4. It has been affirmed, with an air of much confidence, that the management of our diet requires not the aid of reason or philosophy, since Nature has implanted in us instincts sufficiently strong and intelligible to direct us to what is salutary, and to warn us from such aliments as are injurious. We may observe in reply, that man has so long forsaken the simple laws which Nature had instituted for his direction, that it is to be feared she has abandoned her charge, and left him under the control of that faithless guide and usurper, to which civilization has given dominion. Hunger, which expresses the true wants of the system, can no longer be distinguished from that feeling which induces us to prefer one species of food to another, and to seek it at the most improper periods of the day. Nor must it be forgotten that, during disease, the senses frequently lose their tact, and the invalid experiences an appetite for objects that would be prejudicial. That the natural relations which subsist between the qualities of food and the impressions made by them on the senses, are changed or destroyed by the refinements of artificial life, is a fact supported by too many powerful arguments to refute: how many kinds of aliments, originally disagreeable, become pleasant by habit; and how many substances, naturally agreeable, become disgusting from the creation of certain prejudices! I am acquainted with a lady who is constantly made sick by eating a green oyster; the cause of which may be traced to an erroneous impression she received with respect to the nature of the colouring matter being cupreous.
It has also been frequently observed, that persons in social life have acquired a preternatural sensibility to vegetable odours, while the savage has a keener sense for the exhalations of animal bodies: we are, for instance, assured by Captain Cook, that the people of Kamschatka did not smell a vegetable essence placed near them, but that they discovered, by their olfactory sense, a rotten fish, or a stranded whale, at a considerable distance.

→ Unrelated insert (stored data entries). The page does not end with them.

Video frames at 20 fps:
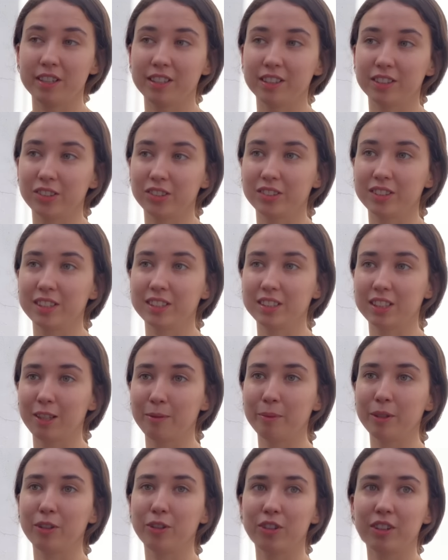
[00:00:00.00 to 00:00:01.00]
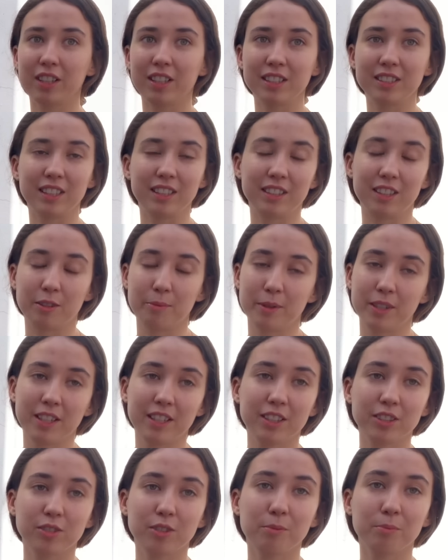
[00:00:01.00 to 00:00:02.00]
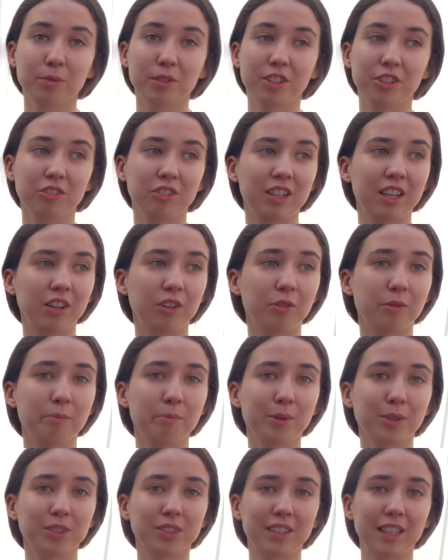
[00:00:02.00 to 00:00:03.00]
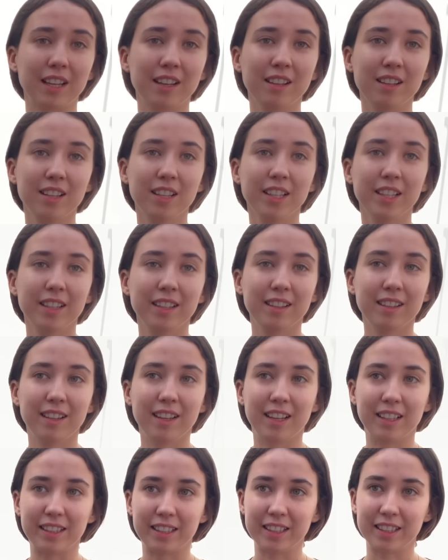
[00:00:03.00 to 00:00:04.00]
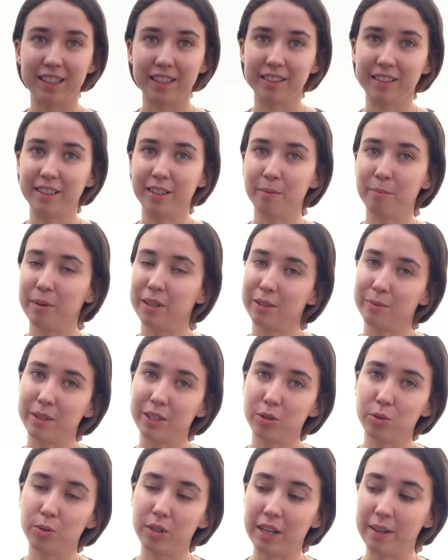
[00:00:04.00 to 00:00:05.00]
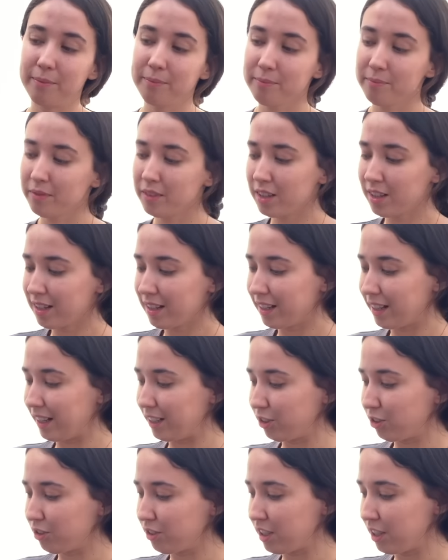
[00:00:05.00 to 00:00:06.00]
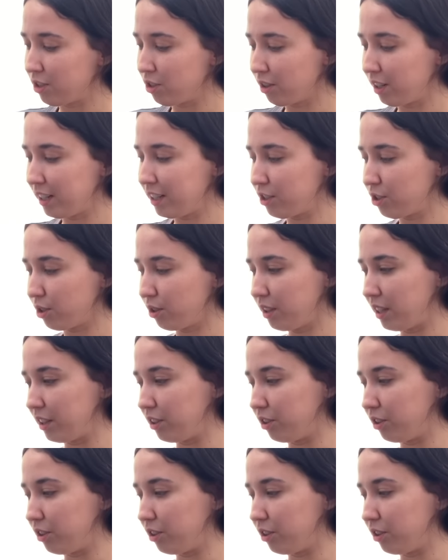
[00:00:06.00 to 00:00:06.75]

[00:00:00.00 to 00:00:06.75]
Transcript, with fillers: entonces qué mejor que se termine descomponiendo en la composta a que genere más basura. Entonces yo le echo deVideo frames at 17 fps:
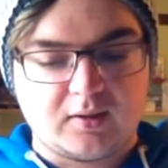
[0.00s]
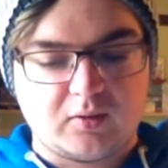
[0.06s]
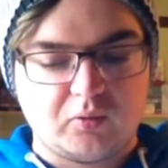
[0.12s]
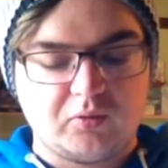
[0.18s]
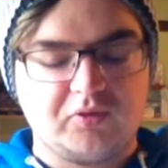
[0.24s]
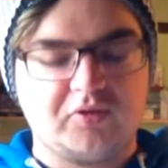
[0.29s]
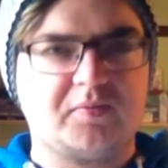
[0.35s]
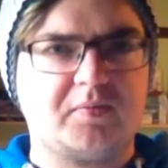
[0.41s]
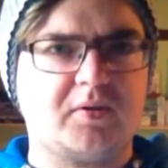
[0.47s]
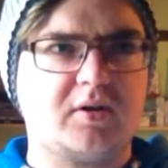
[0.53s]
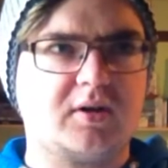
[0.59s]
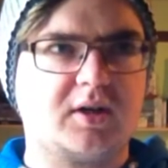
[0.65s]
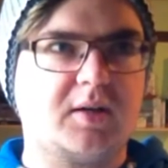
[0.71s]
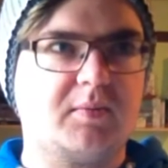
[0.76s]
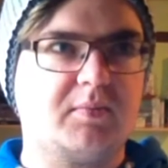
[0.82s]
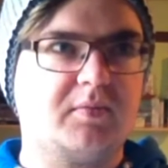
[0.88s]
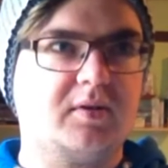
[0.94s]
Und
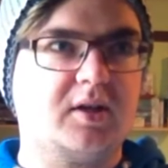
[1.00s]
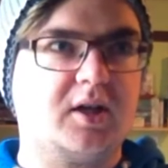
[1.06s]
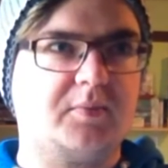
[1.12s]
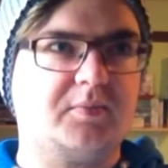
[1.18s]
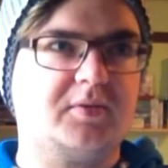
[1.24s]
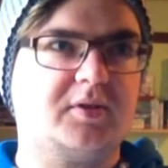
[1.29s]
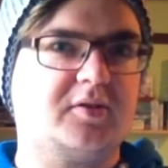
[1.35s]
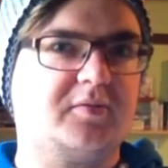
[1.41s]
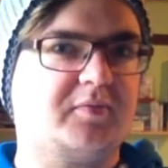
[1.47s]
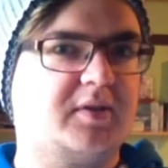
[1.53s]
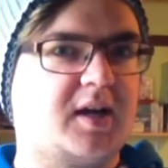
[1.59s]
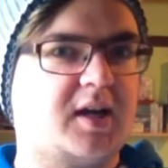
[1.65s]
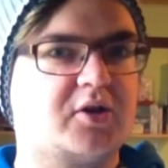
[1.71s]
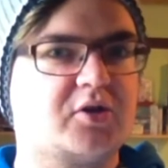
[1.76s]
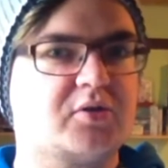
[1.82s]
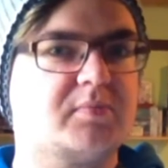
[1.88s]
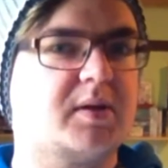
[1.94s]
zwar gibt, habt ihr es
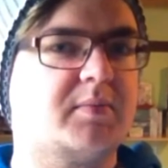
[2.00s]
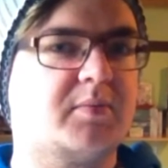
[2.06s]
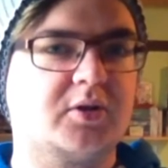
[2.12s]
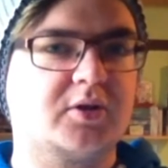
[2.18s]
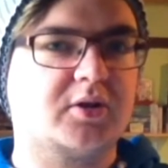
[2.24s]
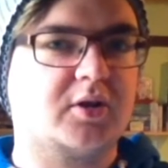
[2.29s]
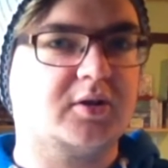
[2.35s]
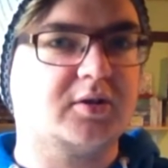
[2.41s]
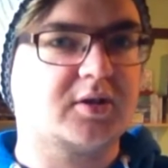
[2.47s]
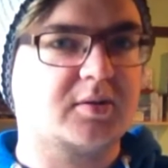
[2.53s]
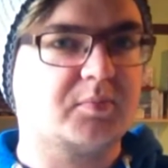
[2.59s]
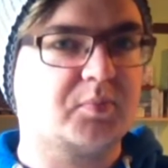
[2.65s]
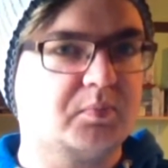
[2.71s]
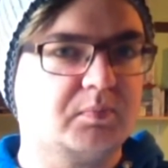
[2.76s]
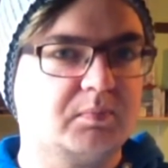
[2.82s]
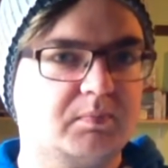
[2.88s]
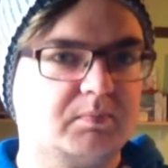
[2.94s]
vielleicht schon bei manchen
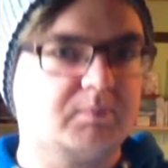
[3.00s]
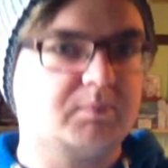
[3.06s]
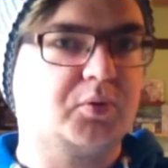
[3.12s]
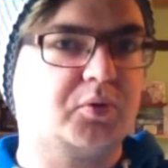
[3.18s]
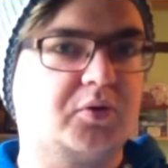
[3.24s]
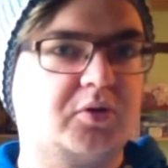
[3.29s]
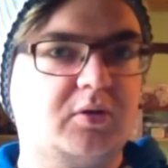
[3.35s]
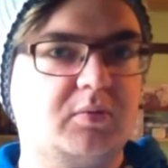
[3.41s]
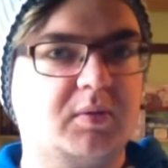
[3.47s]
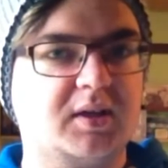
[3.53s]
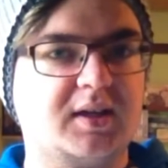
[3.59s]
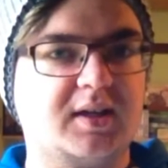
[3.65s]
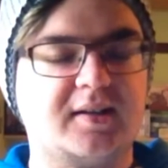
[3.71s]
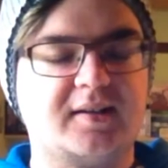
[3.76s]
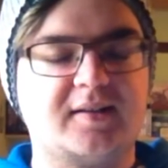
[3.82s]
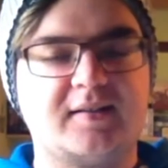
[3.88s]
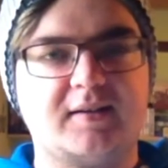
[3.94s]
anderen Booktubern
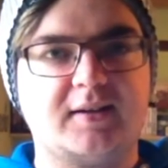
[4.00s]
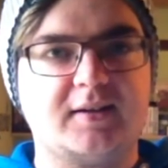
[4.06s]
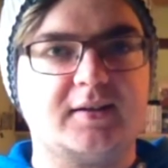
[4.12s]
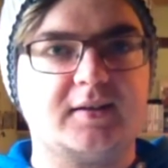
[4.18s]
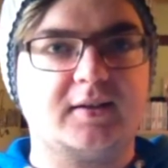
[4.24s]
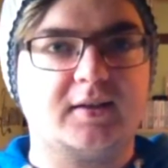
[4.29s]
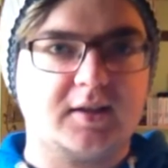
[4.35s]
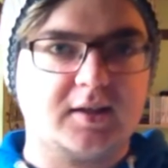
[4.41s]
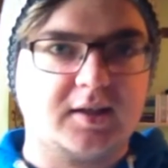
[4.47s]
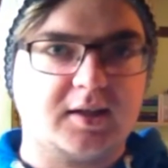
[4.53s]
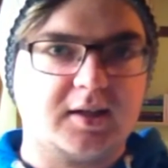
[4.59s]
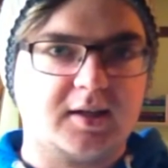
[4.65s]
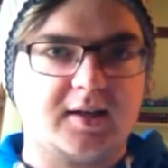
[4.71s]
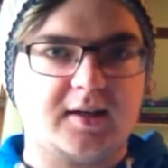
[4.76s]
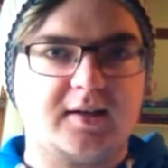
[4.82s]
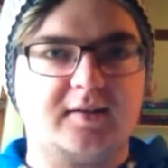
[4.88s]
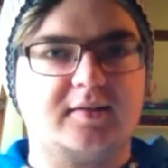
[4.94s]
gesehen,
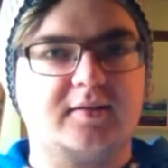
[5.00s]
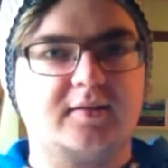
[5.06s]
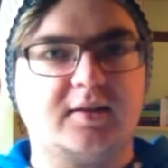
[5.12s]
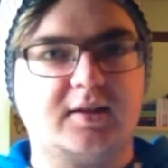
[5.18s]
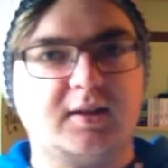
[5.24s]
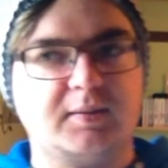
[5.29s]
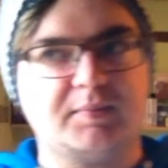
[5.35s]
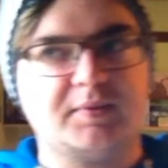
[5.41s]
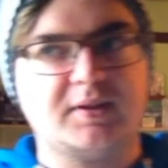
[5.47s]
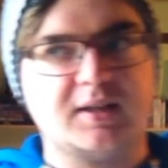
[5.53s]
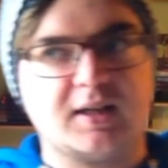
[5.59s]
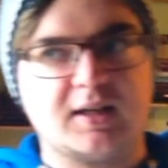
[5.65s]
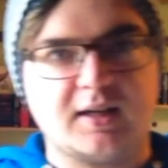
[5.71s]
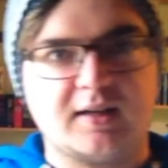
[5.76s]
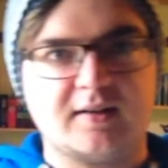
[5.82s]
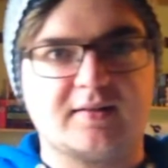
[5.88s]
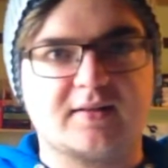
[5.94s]
es gibt,
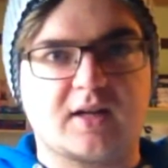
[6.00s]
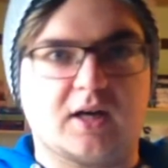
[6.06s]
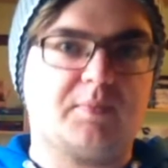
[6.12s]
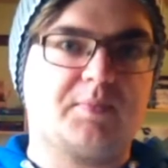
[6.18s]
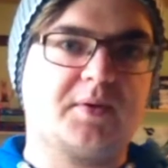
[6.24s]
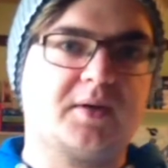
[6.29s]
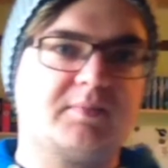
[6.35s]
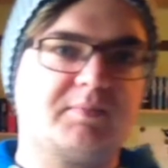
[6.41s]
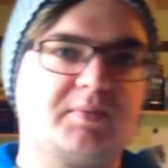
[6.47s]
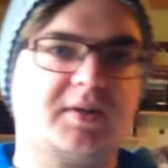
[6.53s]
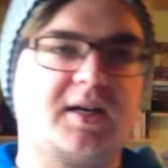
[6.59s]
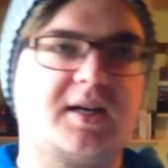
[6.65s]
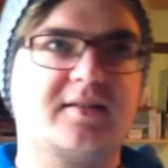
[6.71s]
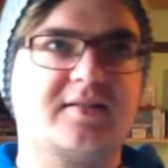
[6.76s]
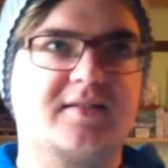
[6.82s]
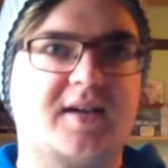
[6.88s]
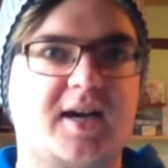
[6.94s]
es gab ja
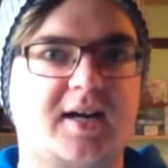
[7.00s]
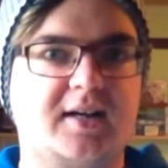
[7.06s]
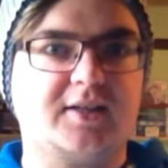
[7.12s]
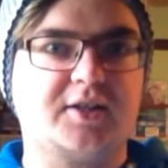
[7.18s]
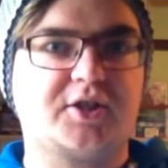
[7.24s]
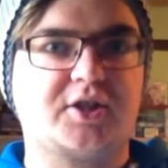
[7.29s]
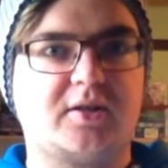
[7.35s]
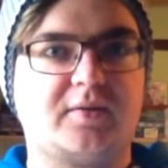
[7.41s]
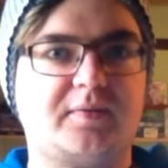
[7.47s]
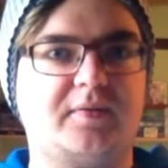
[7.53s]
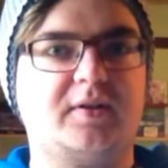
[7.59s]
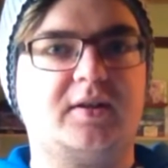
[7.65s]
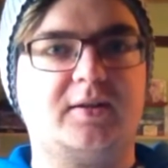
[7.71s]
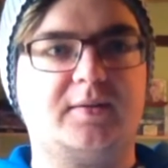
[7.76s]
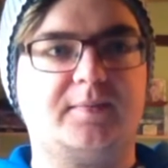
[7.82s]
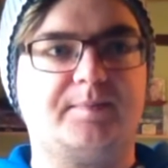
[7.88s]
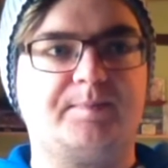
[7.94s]
bereits eine
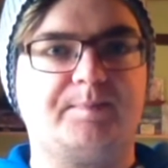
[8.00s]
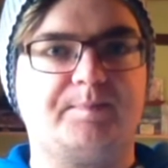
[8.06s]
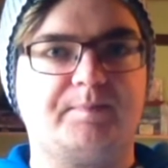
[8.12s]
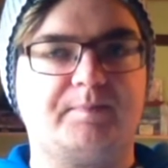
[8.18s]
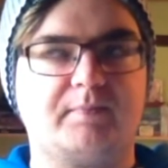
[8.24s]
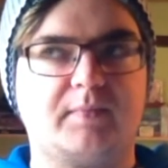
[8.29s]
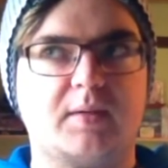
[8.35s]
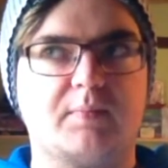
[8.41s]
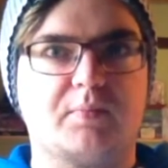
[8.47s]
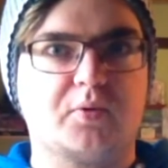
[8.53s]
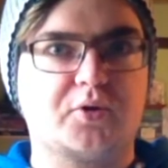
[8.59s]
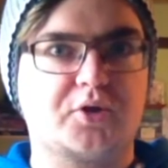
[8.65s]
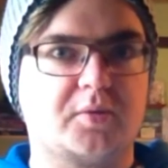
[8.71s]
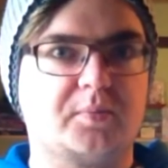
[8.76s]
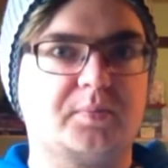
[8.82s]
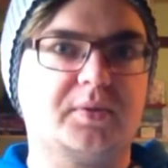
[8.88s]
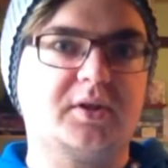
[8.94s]
Staffel
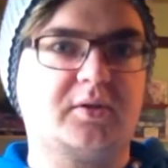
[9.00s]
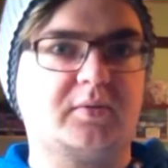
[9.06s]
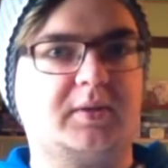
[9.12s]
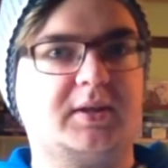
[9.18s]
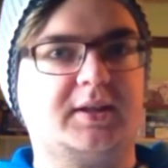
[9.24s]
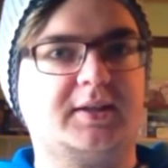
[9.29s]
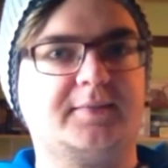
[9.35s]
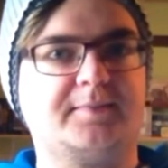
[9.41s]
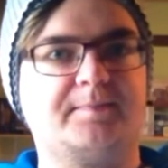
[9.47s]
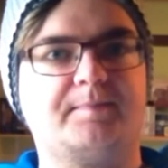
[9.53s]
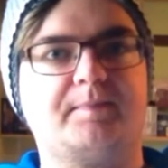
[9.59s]
Bookshopping Queen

5. Dr. George Fordyce has urged a still more serious and conclusive objection to that hackneyed maxim that we ought to live naturally, and on such food as is presented to us by nature; viz. that man has no natural food. It is decreed that he shall earn his bread by the sweat of his brow; or, in other words, that he shall by his industry, discover substances from which he is to procure subsistence; and that, if he cannot find such he must cultivate and alter them from their natural state. There is scarcely a vegetable which we at present employ, that can be found growing naturally. Buffon states, that our wheat is a factitious production, raised to its present condition by the art of agriculture. Rice, rye, barley, or even oats, are not to be found wild; that is to say, growing naturally in any part of the earth, but have been altered, by the industry of mankind, from plants not now resembling them even in such a degree as to enable us to recognize their relations. The acrid and disagreeable opium graveolens has been thus transformed into delicious celery: and the colewort, a plant of scanty leaves, not weighing altogether half an ounce, has been improved into cabbage, whose leaves alone weigh many pounds, or into a cauliflower of considerable dimensions, being only the embryo of a few buds, which, in their natural state, would not have weighed many grains.